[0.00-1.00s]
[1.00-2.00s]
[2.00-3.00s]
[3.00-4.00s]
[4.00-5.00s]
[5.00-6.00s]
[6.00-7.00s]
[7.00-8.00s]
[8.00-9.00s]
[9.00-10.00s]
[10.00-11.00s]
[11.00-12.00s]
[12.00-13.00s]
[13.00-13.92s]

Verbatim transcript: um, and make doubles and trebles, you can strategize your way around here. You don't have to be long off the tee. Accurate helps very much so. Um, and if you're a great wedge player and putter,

WHAT YOU SHOULD DO:
Lines from the start of the material through the line containing "[13.00-13.92s]" are wanted. Write them out exactly.

RESULT FOR THIS EXERCISE:
[0.00-1.00s]
[1.00-2.00s]
[2.00-3.00s]
[3.00-4.00s]
[4.00-5.00s]
[5.00-6.00s]
[6.00-7.00s]
[7.00-8.00s]
[8.00-9.00s]
[9.00-10.00s]
[10.00-11.00s]
[11.00-12.00s]
[12.00-13.00s]
[13.00-13.92s]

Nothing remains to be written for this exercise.